Theater Review - Animated mayhem

Playwright Steve Yockey puts the hurt in Cartoon violence

Actual bodies frequently turn up in the body of work by playwright Steve Yockey. In his short play Sleepy and other scripts, the former Creative Loafing contributor frequently presents intimate character sketches that can involve obsessive stalking, psychosexual kinks and outright bloodshed. His world premiere, Cartoon, directed by Adam Fristoe at Out of Hand Theater, follows the misadventures of a band of Saturday-morning-style characters, but ends with a body count worthy of Greek tragedy. Yockey explains how he brings out the real-world pain in exaggerated theatrical slapstick.

Can you tell me about your unusual writing routine?

Ever since my late teens I’ve had really bad insomnia, so I sleep about three to four hours a night — if that. I used to write while listening to music, then while listening to music with the TV on. Now I’ll have something on my headphones, something playing on the computer, and maybe the TV and radio on, too. It creates this wall of sound that shuts everything out. I write in concentrated bursts from 1 to 6 a.m., then reread what I’ve done to see if it’s worth pursuing. As you can imagine, sometimes it’s fairly strange.

Dad’s Garage’s last short-play festival, 8 1/2 x 11, had a theme of love and lust, and your contribution was “Snuff Film.” What’s the deal with you and violence?

I tend to write darker material — obviously — but I don’t think it’s beyond the range of what ordinary people are capable of. I think violence is emotionally resonant with people. It’s not for shock value or entertainment. It’s for the power of the image — whatever power it still has. “Snuff Film’s” not really about a snuff film, it’s metaphor for what love can do and how our desires create rifts between us. It’s never going to be easy to watch violence in my plays. It won’t be like watching action movies, where people die inconsequentially.

You’re the playwright-in-residence for Out of Hand Theater. How did you and the company develop a play about a bunch of animated characters?

We had a pitch meeting for ideas for the upcoming season and I had an outline with eight characters, which is a lot of actors for a small company — and even a large one. They started as archetypes from the world of animation, like two schoolgirls from anime cartoons. Some come from before there was animation, like Winston Puppet. The pretext is that they’re looking for a lost hammer, and everyone has subplots that have to be resolved at the end — for the ones who are still alive, at least. When you look at a script that says things like, “A TV flies in from the ceiling,” it’s going to be a producer’s instinct to go, “Oh, I don’t know about this.” But they were all excited about it. At our rehearsals and talk-backs I learned a lot, like the inclusion of the “Applause” sign, which goes off at times you wouldn’t expect. The expectations of the “studio audience” provide the final piece of the puzzle.

Cartoon has broad, funny caricatures, like the schoolgirls (Ariel de Man and Angela Porter) and the bossy little girl (Maia Knispel).
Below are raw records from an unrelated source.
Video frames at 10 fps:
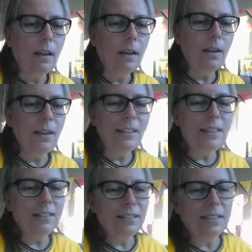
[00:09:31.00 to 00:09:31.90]
on
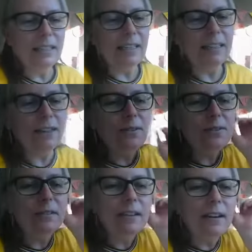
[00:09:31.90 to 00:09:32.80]
here tonight.
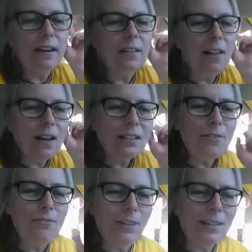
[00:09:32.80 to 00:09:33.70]
Oh, lots
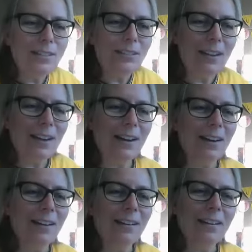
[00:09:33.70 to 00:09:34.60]
of friends are
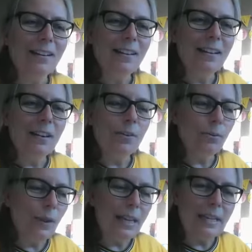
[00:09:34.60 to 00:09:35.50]
there.
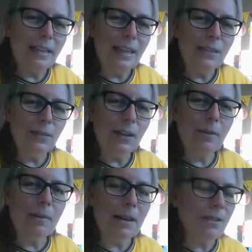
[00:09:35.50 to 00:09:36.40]
Great, thanks for
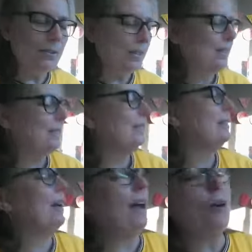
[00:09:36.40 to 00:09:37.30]
coming out.
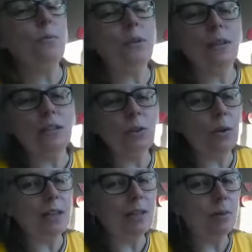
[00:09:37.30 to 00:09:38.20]
I hope you'll
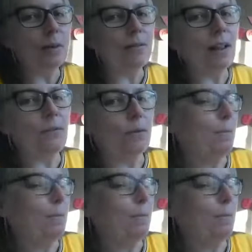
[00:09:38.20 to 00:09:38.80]
enjoy a little bit of Elephant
But the ones who convey the most emotional weight are the puppet (Geoff Uterhardt), who literally hangs from the ceiling, and Rockstar (J. Joe Sykes), a stuffed animal with sharp, dangerous claws. How did you find a balance between real and “cartoony”?

The very basic characters can convey big-picture things because they’re so simple. If you’re going to talk about materialism, you’re going to use two schoolgirls obsessed with going to the mall. Winston Puppet’s both the most intellectual and the saddest of the show. If he was less developed, I wouldn’t be able to take advantage of the fact that when he gets what he wants, it isn’t what he expected. You can’t dash someone’s hopes if they’re too simple. The bossy little girl turns up in cartoons all the time, but making her an actual dictator is endlessly entertaining to me. Because in real life we have someone running the country who seems harmless — except for the fact that he’s running the country.

Cartoon reminds me of the comic book movie V for Vendetta and the musical Urinetown in that they all use “light” genres to comment on totalitarianism.

It’s a lot easier to hold up a mirror to people if it’s a fun-house mirror. It’s easier for people to look at their reflection if it’s distorted [rather] than the actuality. I usually tend to write individual stories that hopefully an audience member can identify with, but Cartoon is my first time with, for lack of a better term, “social commentary.” There were — and are — things going on in society that I wanted to respond to. It came from an idea of declining civil liberties, the barrage of the mass media, the elevation of consumerism. Today there’s a sense that “things used to be so great, and they’re going to get better again,” but no one does anything. I think there’s an epidemic of inaction in this country. Cartoon is designed to be a parable, but I have to say it’s one of the bleakest things I’ve written, under a candy-colored shell.